- What to work on: The pictures in the data below are to be omitted; all else must be duplicated exactly.

(Saved entries)
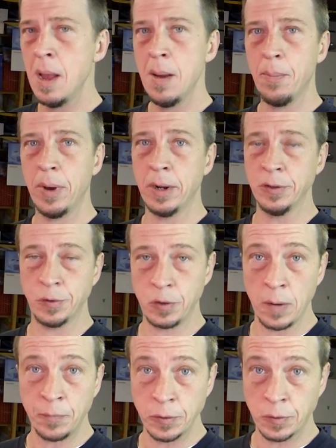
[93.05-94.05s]
but on
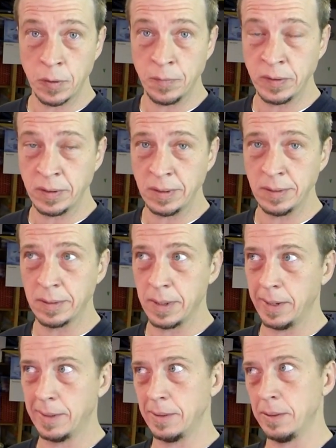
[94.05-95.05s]
softer surfaces
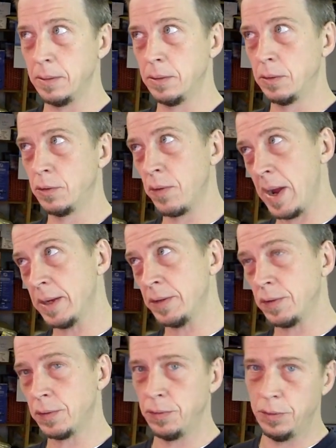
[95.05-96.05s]
like
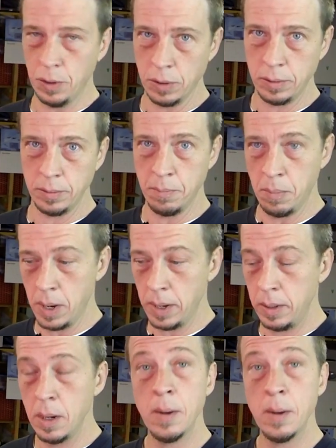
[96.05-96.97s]
grass, dirt, mud,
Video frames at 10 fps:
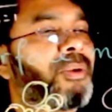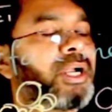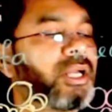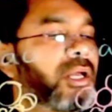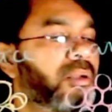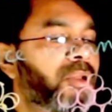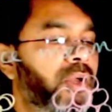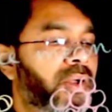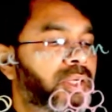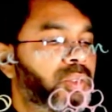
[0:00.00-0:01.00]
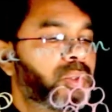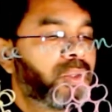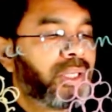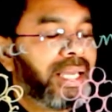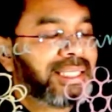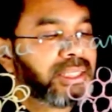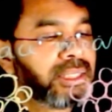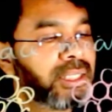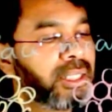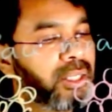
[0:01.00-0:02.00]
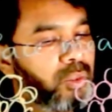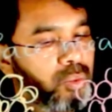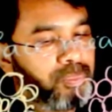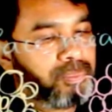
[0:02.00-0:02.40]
particle belonging to each group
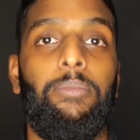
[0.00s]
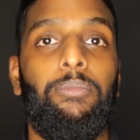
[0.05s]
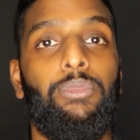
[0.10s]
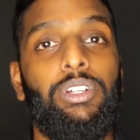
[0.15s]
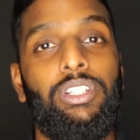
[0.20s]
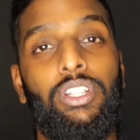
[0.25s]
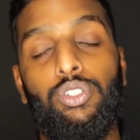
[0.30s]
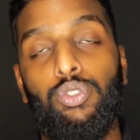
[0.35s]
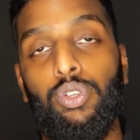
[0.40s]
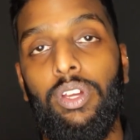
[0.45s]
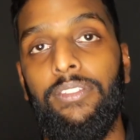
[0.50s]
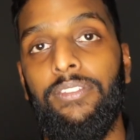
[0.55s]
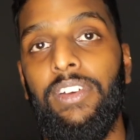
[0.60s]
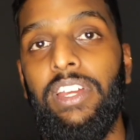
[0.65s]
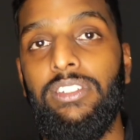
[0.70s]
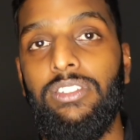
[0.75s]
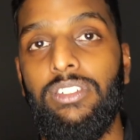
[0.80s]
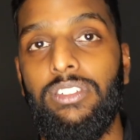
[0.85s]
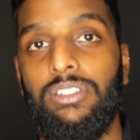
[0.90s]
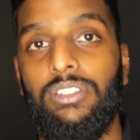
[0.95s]
With the joint
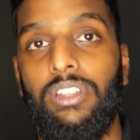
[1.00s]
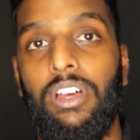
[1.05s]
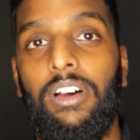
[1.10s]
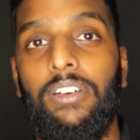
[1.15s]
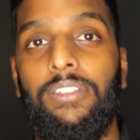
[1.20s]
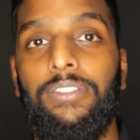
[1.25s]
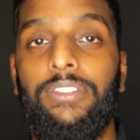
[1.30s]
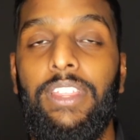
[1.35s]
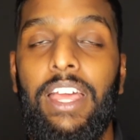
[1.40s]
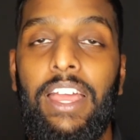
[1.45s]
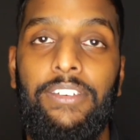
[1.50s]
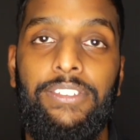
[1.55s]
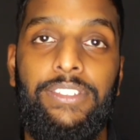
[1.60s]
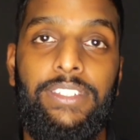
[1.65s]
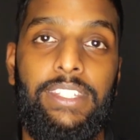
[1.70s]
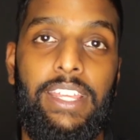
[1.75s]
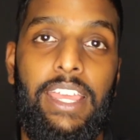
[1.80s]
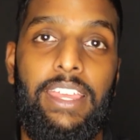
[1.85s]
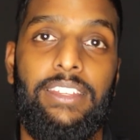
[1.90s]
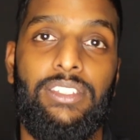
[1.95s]
venture stuff, the
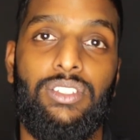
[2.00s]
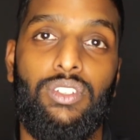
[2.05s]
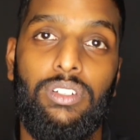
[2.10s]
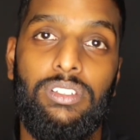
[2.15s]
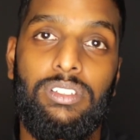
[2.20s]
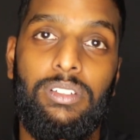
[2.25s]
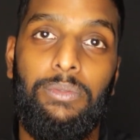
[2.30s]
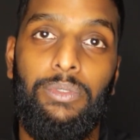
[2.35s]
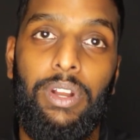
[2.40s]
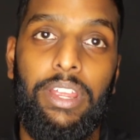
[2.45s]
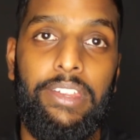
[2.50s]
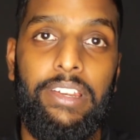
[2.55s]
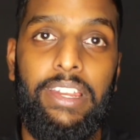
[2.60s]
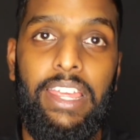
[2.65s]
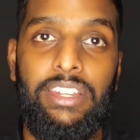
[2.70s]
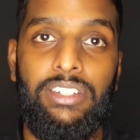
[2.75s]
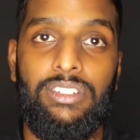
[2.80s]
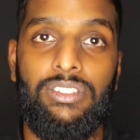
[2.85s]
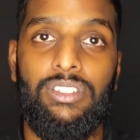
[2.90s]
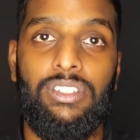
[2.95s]
FCA's got some
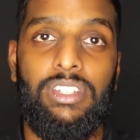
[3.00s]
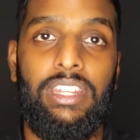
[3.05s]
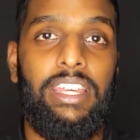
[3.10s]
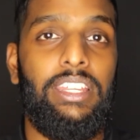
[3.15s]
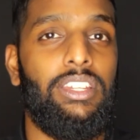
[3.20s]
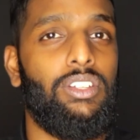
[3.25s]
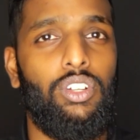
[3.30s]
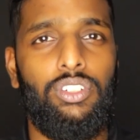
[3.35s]
regulations on it,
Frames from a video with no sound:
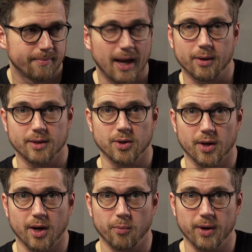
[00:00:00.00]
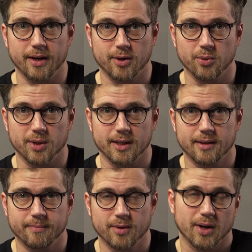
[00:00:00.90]
Now that you're gonna redo
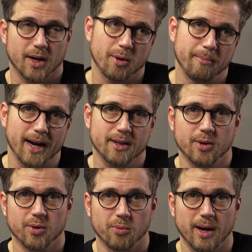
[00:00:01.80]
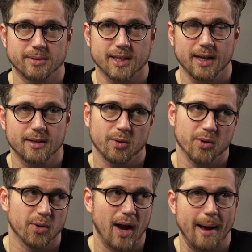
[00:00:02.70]
it, you're gonna go back to your website or
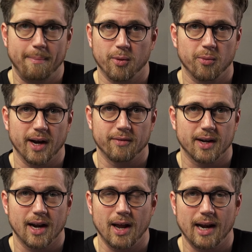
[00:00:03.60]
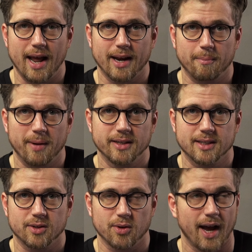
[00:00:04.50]
your app or whatever landing page
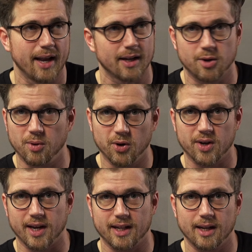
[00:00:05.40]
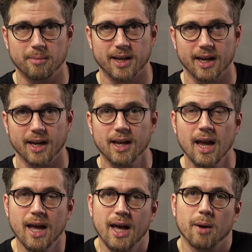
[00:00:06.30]
that you had that you were looking at in the beginning.
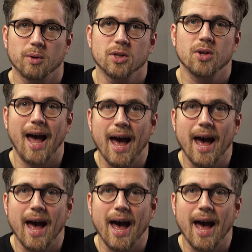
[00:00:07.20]
And I want you to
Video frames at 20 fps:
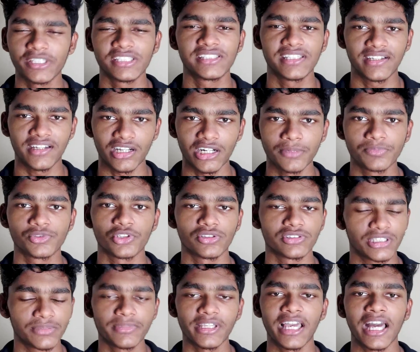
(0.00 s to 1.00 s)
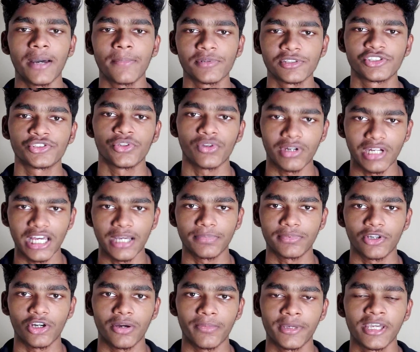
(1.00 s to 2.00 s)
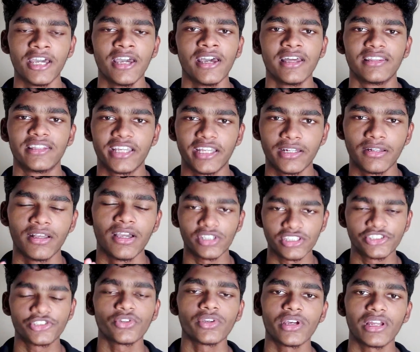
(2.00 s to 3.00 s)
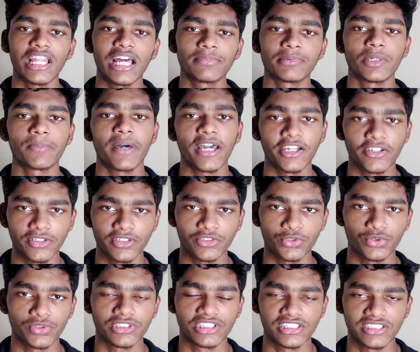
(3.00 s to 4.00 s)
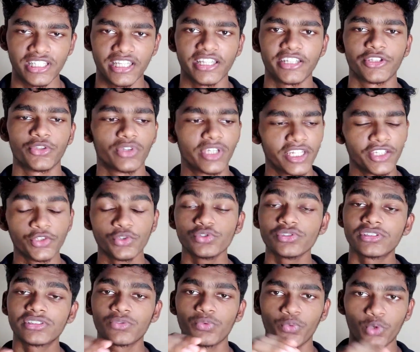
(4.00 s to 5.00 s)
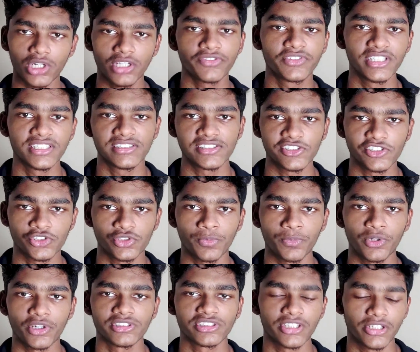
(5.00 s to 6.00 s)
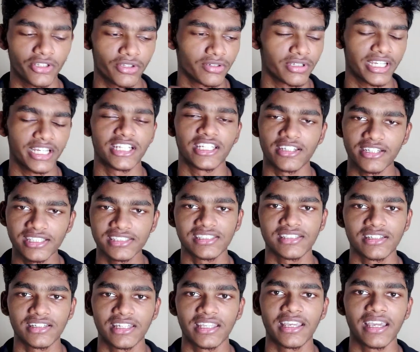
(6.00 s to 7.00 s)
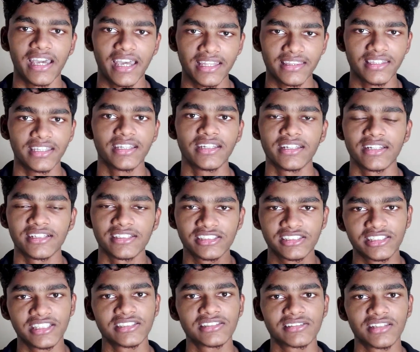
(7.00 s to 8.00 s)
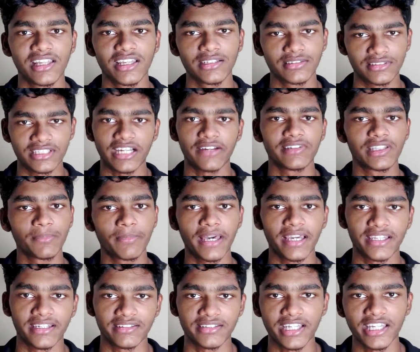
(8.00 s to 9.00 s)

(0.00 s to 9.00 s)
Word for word: PC corrupts or something happens to your laptop, then to restore your laptop back into its state, you can use one of these restore points that you created recently and then it is just like traveling back in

- Finished exercise:
[93.05-94.05s]
but on
[94.05-95.05s]
softer surfaces
[95.05-96.05s]
like
[96.05-96.97s]
grass, dirt, mud,
Video frames at 10 fps:
[0:00.00-0:01.00]
[0:01.00-0:02.00]
[0:02.00-0:02.40]
particle belonging to each group
[0.00s]
[0.05s]
[0.10s]
[0.15s]
[0.20s]
[0.25s]
[0.30s]
[0.35s]
[0.40s]
[0.45s]
[0.50s]
[0.55s]
[0.60s]
[0.65s]
[0.70s]
[0.75s]
[0.80s]
[0.85s]
[0.90s]
[0.95s]
With the joint
[1.00s]
[1.05s]
[1.10s]
[1.15s]
[1.20s]
[1.25s]
[1.30s]
[1.35s]
[1.40s]
[1.45s]
[1.50s]
[1.55s]
[1.60s]
[1.65s]
[1.70s]
[1.75s]
[1.80s]
[1.85s]
[1.90s]
[1.95s]
venture stuff, the
[2.00s]
[2.05s]
[2.10s]
[2.15s]
[2.20s]
[2.25s]
[2.30s]
[2.35s]
[2.40s]
[2.45s]
[2.50s]
[2.55s]
[2.60s]
[2.65s]
[2.70s]
[2.75s]
[2.80s]
[2.85s]
[2.90s]
[2.95s]
FCA's got some
[3.00s]
[3.05s]
[3.10s]
[3.15s]
[3.20s]
[3.25s]
[3.30s]
[3.35s]
regulations on it,
Frames from a video with no sound:
[00:00:00.00]
[00:00:00.90]
Now that you're gonna redo
[00:00:01.80]
[00:00:02.70]
it, you're gonna go back to your website or
[00:00:03.60]
[00:00:04.50]
your app or whatever landing page
[00:00:05.40]
[00:00:06.30]
that you had that you were looking at in the beginning.
[00:00:07.20]
And I want you to
Video frames at 20 fps:
(0.00 s to 1.00 s)
(1.00 s to 2.00 s)
(2.00 s to 3.00 s)
(3.00 s to 4.00 s)
(4.00 s to 5.00 s)
(5.00 s to 6.00 s)
(6.00 s to 7.00 s)
(7.00 s to 8.00 s)
(8.00 s to 9.00 s)

(0.00 s to 9.00 s)
Word for word: PC corrupts or something happens to your laptop, then to restore your laptop back into its state, you can use one of these restore points that you created recently and then it is just like traveling back in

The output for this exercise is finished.